* WORK INSTRUCTION
Write out the material below again, line for line, without any images.

* EXCERPTED RECORDS

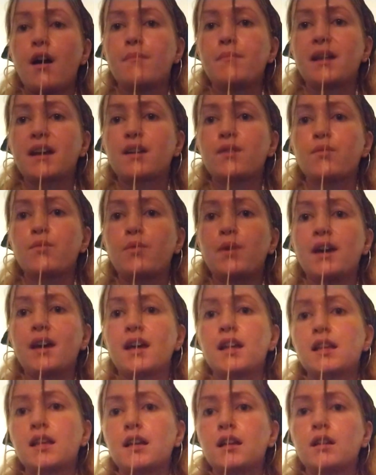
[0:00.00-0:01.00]
like a
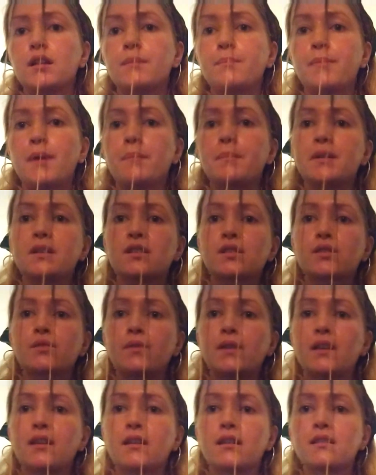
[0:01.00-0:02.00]
weird little bubble and
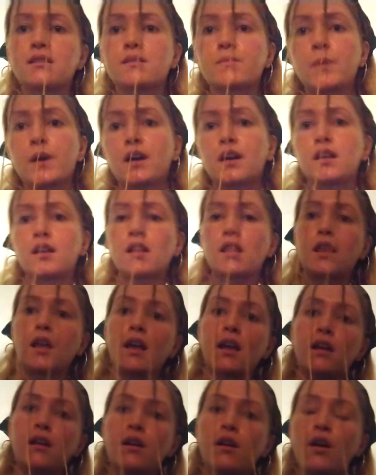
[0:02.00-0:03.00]
squeak inspired
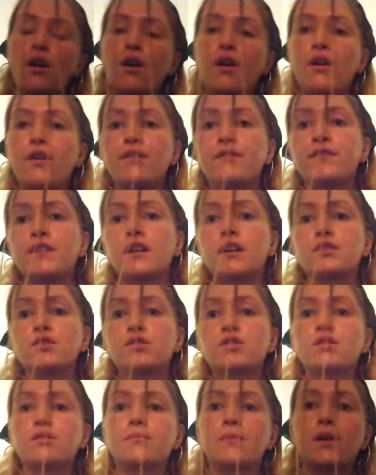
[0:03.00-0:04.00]
thing for
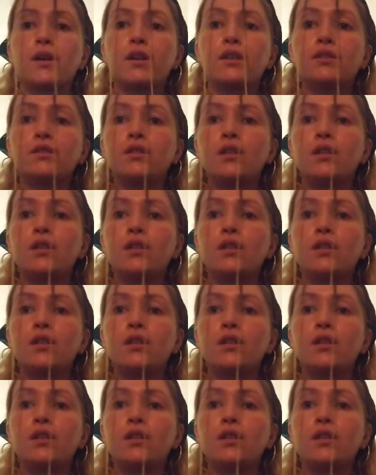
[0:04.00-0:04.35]
lunch tomorrow.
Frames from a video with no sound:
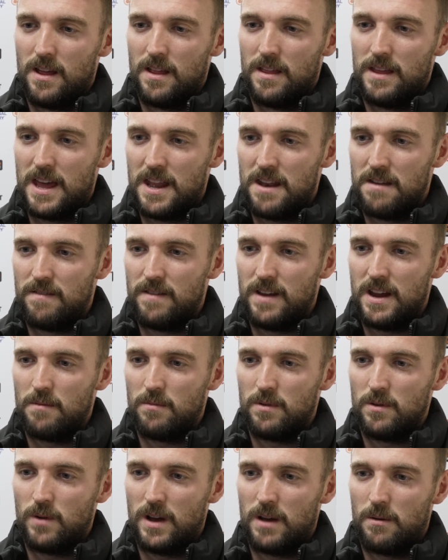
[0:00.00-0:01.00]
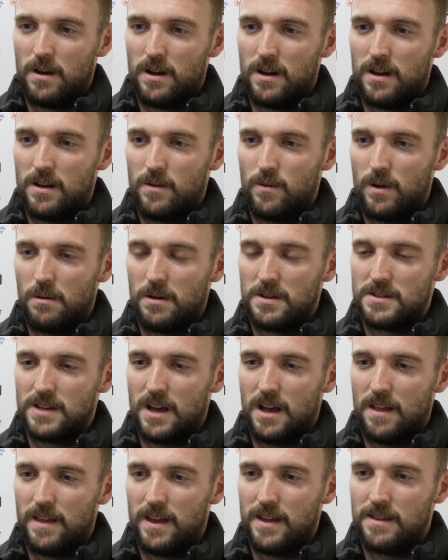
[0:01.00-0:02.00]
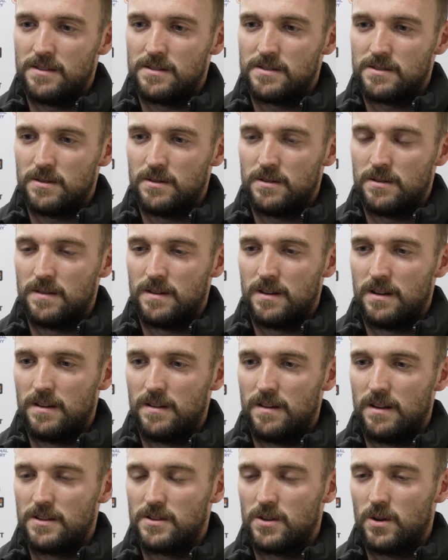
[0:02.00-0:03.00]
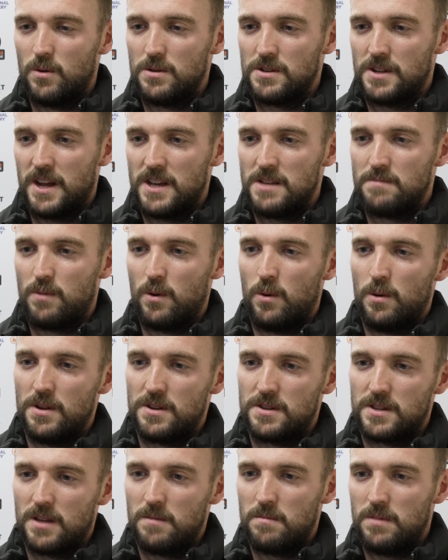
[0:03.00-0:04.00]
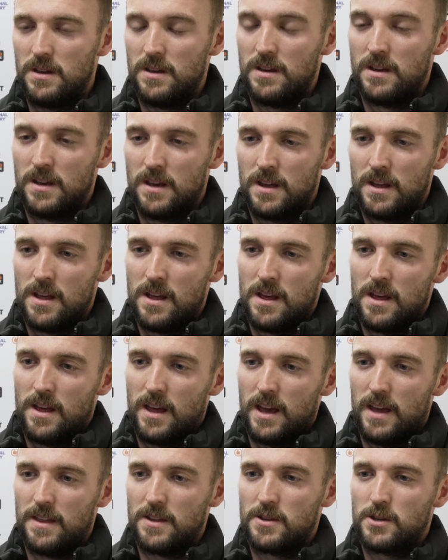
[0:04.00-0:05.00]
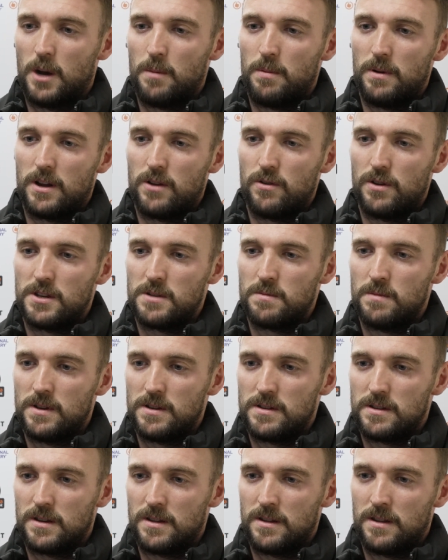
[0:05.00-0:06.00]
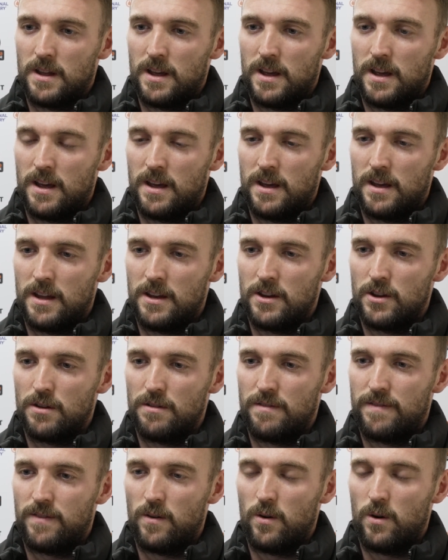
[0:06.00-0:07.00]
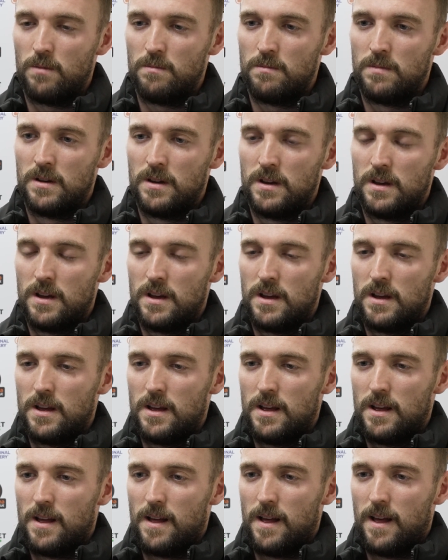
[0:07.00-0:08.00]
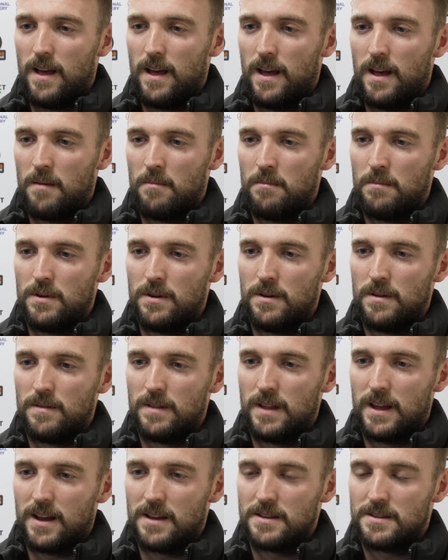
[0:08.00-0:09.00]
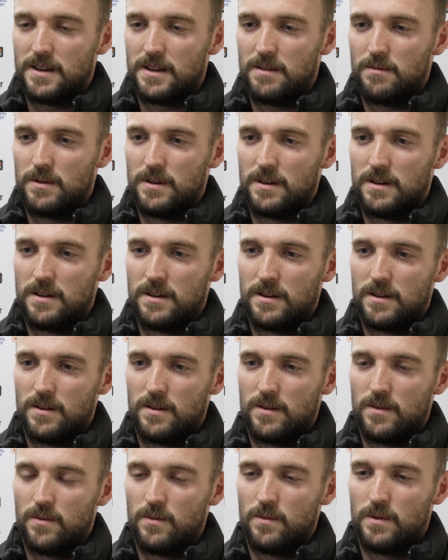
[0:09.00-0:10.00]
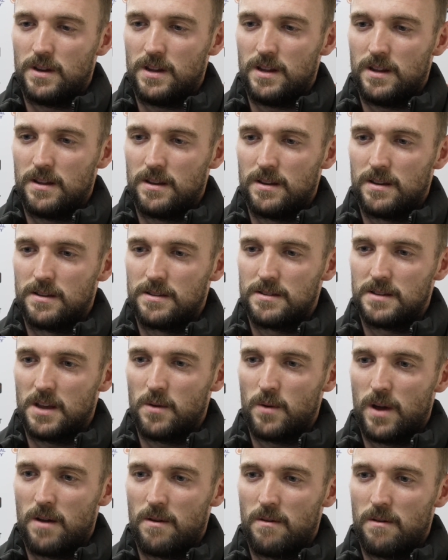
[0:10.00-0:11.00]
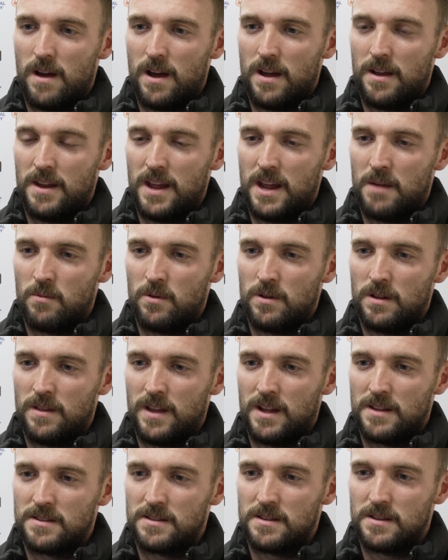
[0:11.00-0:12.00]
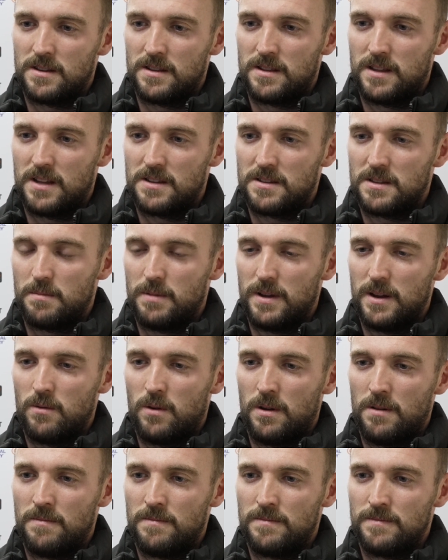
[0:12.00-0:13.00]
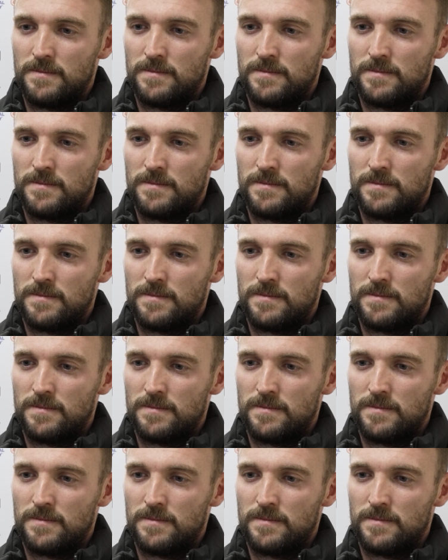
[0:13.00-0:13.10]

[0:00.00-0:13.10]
the end of April where we're sat then. So it's always a nice bonus to be at the top at Christmas and in good form. But like I said, we need to see where we're at in April, and that's the big one.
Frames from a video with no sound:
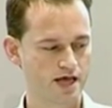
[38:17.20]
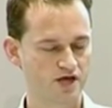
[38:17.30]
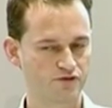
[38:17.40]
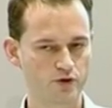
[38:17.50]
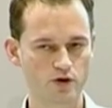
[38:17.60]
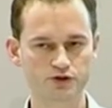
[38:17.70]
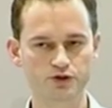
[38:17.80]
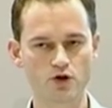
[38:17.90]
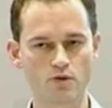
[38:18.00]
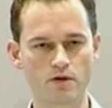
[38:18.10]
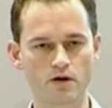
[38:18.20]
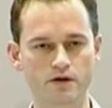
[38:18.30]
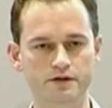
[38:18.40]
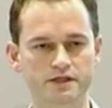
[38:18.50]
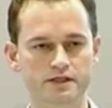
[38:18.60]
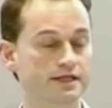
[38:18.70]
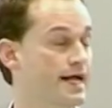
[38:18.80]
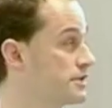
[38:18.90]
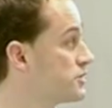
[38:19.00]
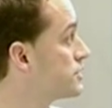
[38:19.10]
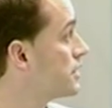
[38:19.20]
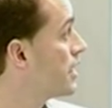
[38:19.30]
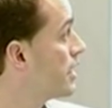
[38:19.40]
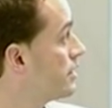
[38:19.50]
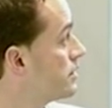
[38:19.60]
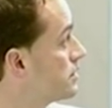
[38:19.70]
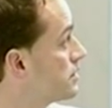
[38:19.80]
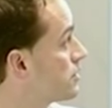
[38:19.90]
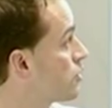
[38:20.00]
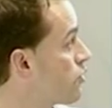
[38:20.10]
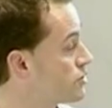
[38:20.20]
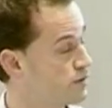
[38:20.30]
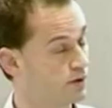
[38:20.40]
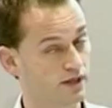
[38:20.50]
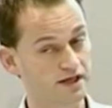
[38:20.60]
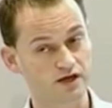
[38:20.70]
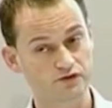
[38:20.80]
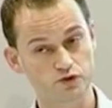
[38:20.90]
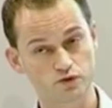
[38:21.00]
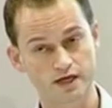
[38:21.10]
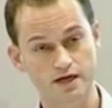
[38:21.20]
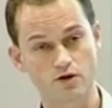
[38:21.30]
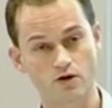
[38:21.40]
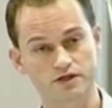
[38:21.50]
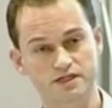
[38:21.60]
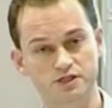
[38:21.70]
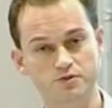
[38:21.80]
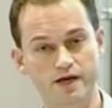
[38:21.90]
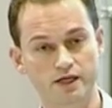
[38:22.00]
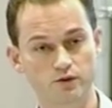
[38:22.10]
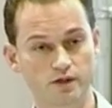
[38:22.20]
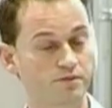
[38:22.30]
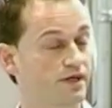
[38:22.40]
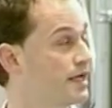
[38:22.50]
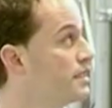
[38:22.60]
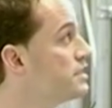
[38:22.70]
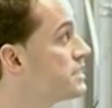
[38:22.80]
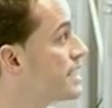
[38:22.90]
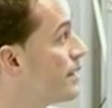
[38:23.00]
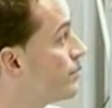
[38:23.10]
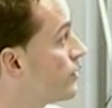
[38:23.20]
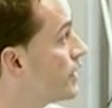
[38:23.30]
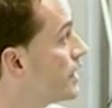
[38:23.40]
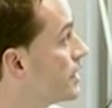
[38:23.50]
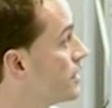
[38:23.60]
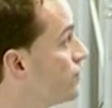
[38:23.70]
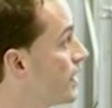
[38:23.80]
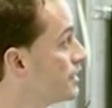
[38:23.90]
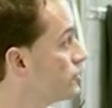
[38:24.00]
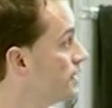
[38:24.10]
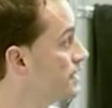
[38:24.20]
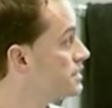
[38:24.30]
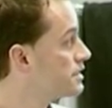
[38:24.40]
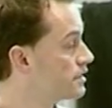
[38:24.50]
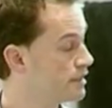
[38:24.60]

If you want to know more, the next course we will give, 2-day course in Spain, will be in December in Valladolid,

* EXERCISE OUTPUT
[0:00.00-0:01.00]
like a
[0:01.00-0:02.00]
weird little bubble and
[0:02.00-0:03.00]
squeak inspired
[0:03.00-0:04.00]
thing for
[0:04.00-0:04.35]
lunch tomorrow.
Frames from a video with no sound:
[0:00.00-0:01.00]
[0:01.00-0:02.00]
[0:02.00-0:03.00]
[0:03.00-0:04.00]
[0:04.00-0:05.00]
[0:05.00-0:06.00]
[0:06.00-0:07.00]
[0:07.00-0:08.00]
[0:08.00-0:09.00]
[0:09.00-0:10.00]
[0:10.00-0:11.00]
[0:11.00-0:12.00]
[0:12.00-0:13.00]
[0:13.00-0:13.10]

[0:00.00-0:13.10]
the end of April where we're sat then. So it's always a nice bonus to be at the top at Christmas and in good form. But like I said, we need to see where we're at in April, and that's the big one.
Frames from a video with no sound:
[38:17.20]
[38:17.30]
[38:17.40]
[38:17.50]
[38:17.60]
[38:17.70]
[38:17.80]
[38:17.90]
[38:18.00]
[38:18.10]
[38:18.20]
[38:18.30]
[38:18.40]
[38:18.50]
[38:18.60]
[38:18.70]
[38:18.80]
[38:18.90]
[38:19.00]
[38:19.10]
[38:19.20]
[38:19.30]
[38:19.40]
[38:19.50]
[38:19.60]
[38:19.70]
[38:19.80]
[38:19.90]
[38:20.00]
[38:20.10]
[38:20.20]
[38:20.30]
[38:20.40]
[38:20.50]
[38:20.60]
[38:20.70]
[38:20.80]
[38:20.90]
[38:21.00]
[38:21.10]
[38:21.20]
[38:21.30]
[38:21.40]
[38:21.50]
[38:21.60]
[38:21.70]
[38:21.80]
[38:21.90]
[38:22.00]
[38:22.10]
[38:22.20]
[38:22.30]
[38:22.40]
[38:22.50]
[38:22.60]
[38:22.70]
[38:22.80]
[38:22.90]
[38:23.00]
[38:23.10]
[38:23.20]
[38:23.30]
[38:23.40]
[38:23.50]
[38:23.60]
[38:23.70]
[38:23.80]
[38:23.90]
[38:24.00]
[38:24.10]
[38:24.20]
[38:24.30]
[38:24.40]
[38:24.50]
[38:24.60]

If you want to know more, the next course we will give, 2-day course in Spain, will be in December in Valladolid,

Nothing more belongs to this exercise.